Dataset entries
■ ■ ■ ■
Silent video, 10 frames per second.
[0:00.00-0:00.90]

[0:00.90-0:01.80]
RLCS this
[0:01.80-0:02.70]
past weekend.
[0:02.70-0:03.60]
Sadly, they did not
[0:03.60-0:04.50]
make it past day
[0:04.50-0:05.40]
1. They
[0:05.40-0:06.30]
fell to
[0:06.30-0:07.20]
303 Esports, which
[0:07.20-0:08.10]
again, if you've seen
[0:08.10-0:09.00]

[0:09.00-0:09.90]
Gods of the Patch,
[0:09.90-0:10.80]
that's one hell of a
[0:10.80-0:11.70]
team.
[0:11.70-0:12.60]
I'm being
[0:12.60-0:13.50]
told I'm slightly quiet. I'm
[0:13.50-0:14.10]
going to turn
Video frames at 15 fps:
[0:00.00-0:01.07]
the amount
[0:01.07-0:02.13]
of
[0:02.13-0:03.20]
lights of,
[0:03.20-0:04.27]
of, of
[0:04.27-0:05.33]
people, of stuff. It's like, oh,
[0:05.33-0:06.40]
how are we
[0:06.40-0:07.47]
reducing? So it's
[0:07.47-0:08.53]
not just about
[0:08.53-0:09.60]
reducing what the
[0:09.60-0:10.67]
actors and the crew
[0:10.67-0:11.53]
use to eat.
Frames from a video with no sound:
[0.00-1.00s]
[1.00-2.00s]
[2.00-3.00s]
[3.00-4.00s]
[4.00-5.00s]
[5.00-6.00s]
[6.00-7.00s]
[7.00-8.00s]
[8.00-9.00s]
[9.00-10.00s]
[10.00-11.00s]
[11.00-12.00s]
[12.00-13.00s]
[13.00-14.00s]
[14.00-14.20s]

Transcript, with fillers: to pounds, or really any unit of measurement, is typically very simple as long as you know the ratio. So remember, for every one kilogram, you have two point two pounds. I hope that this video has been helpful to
■ ■ ■ ■
**Instructions for the task**
The reply should restate the records above in full, character for character.

**Exercise answer**
Silent video, 10 frames per second.
[0:00.00-0:00.90]

[0:00.90-0:01.80]
RLCS this
[0:01.80-0:02.70]
past weekend.
[0:02.70-0:03.60]
Sadly, they did not
[0:03.60-0:04.50]
make it past day
[0:04.50-0:05.40]
1. They
[0:05.40-0:06.30]
fell to
[0:06.30-0:07.20]
303 Esports, which
[0:07.20-0:08.10]
again, if you've seen
[0:08.10-0:09.00]

[0:09.00-0:09.90]
Gods of the Patch,
[0:09.90-0:10.80]
that's one hell of a
[0:10.80-0:11.70]
team.
[0:11.70-0:12.60]
I'm being
[0:12.60-0:13.50]
told I'm slightly quiet. I'm
[0:13.50-0:14.10]
going to turn
Video frames at 15 fps:
[0:00.00-0:01.07]
the amount
[0:01.07-0:02.13]
of
[0:02.13-0:03.20]
lights of,
[0:03.20-0:04.27]
of, of
[0:04.27-0:05.33]
people, of stuff. It's like, oh,
[0:05.33-0:06.40]
how are we
[0:06.40-0:07.47]
reducing? So it's
[0:07.47-0:08.53]
not just about
[0:08.53-0:09.60]
reducing what the
[0:09.60-0:10.67]
actors and the crew
[0:10.67-0:11.53]
use to eat.
Frames from a video with no sound:
[0.00-1.00s]
[1.00-2.00s]
[2.00-3.00s]
[3.00-4.00s]
[4.00-5.00s]
[5.00-6.00s]
[6.00-7.00s]
[7.00-8.00s]
[8.00-9.00s]
[9.00-10.00s]
[10.00-11.00s]
[11.00-12.00s]
[12.00-13.00s]
[13.00-14.00s]
[14.00-14.20s]

Transcript, with fillers: to pounds, or really any unit of measurement, is typically very simple as long as you know the ratio. So remember, for every one kilogram, you have two point two pounds. I hope that this video has been helpful to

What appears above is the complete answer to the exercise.